Rodrigo Fiszman, chairman da BEE4, afirma que o Rota Fácil funciona como bolsa para PMEs, financiando a própria listagem das vencedoras. A premissa difere do Shark Tank Brasil: o prêmio é vaga no mercado de capitais, não investimento direto. A BEE4 opera como mercado regulado pela CVM para pequenas e médias empresas.

A iniciativa subsidia integralmente o custo de listagem das 10 empresas, em parceria com Baker Tilly e Machado Meyer. O pacote pode chegar a 400 mil reais por empresa, incluindo auditoria e custos regulatórios. A seleção considerou faturamento entre 50 milhões e 200 milhões por ano e uso de ERP financeiro.

Empresas participantes

Entre as finalistas estão Santa Angela, Kinase – Stoque, Escad, Vapza Alimentos, Habitare, Arrazantty, Vellore, Plastiflour, Safertrip, Grupo RAO, 3E Eficiência Energética, GBI Combustível, Wittel Comunicações, Glux e Tuttors. A escolha levou em conta disponibilidade de auditoria contábil e governança.

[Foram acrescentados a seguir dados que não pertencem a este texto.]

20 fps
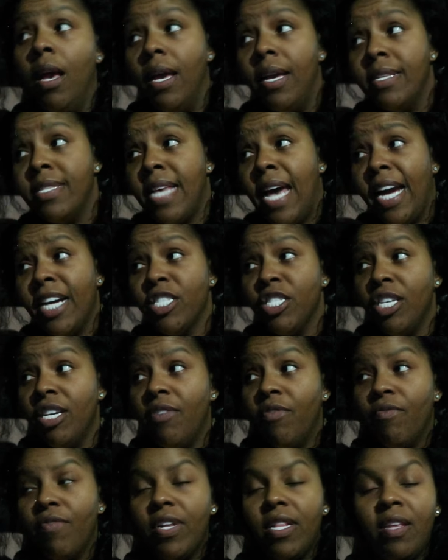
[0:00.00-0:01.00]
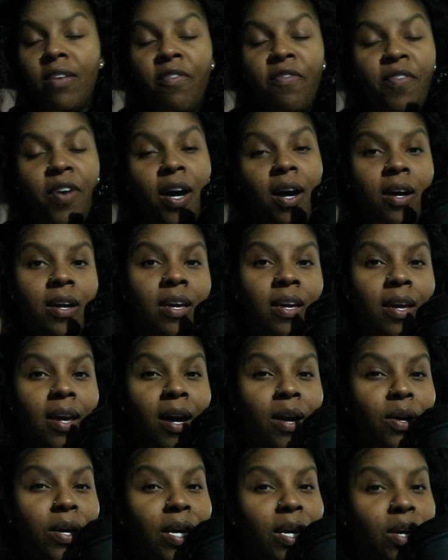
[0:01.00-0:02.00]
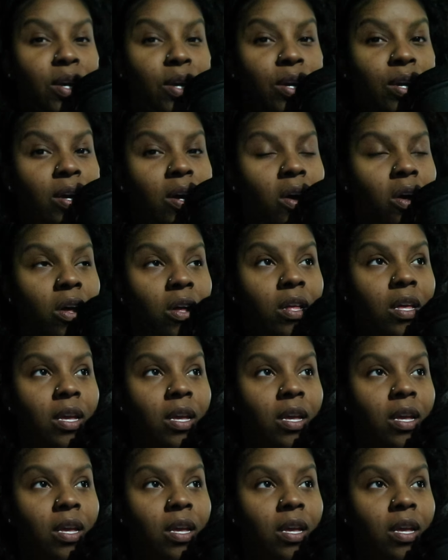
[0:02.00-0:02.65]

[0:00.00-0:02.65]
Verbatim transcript: It's actually really foggy out here, y'all.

A banca avaliadora inclui Rogério Salume, Renata Vichi, Luciana Wodzik e Gustavo Cerbasi, que deverão ouvir planos de negócio apresentados pelas candidatas. O objetivo é demonstrar o potencial de abertura de capital e de dívida em um mercado ainda pouco acessível.

Acesso ao mercado de dívida

Vencedoras ganham acesso a um ecossistema de crédito privado, com fundos que administram cerca de 2,5 trilhões de reais. Hoje, apenas 700 empresas no país são registradas como abertas na CVM. A participação na BEE4 pode abrir caminho para debêntures e venda de crédito a fundos institucionais.

Fiszman cita que o regime FÁCIL reduz custos de abertura de capital para PMEs, de 5–10 milhões para 300–400 mil reais. O regime, com ajustes, passa a permitir ofertas de até 300 milhões e faturamento de até 500 milhões. A estimativa é de captações em torno de 50 milhões por empresa.

Cases já existentes da BEE4, como Mais Mu, Plamev Pet, Eletroenergia e Engravida, mostram o caminho entre private equity e mercado de capitais. O objetivo do programa é esclarecer dúvidas e estimular empreendedores a considerar a abertura de capital, mesmo com faturamento intermediário.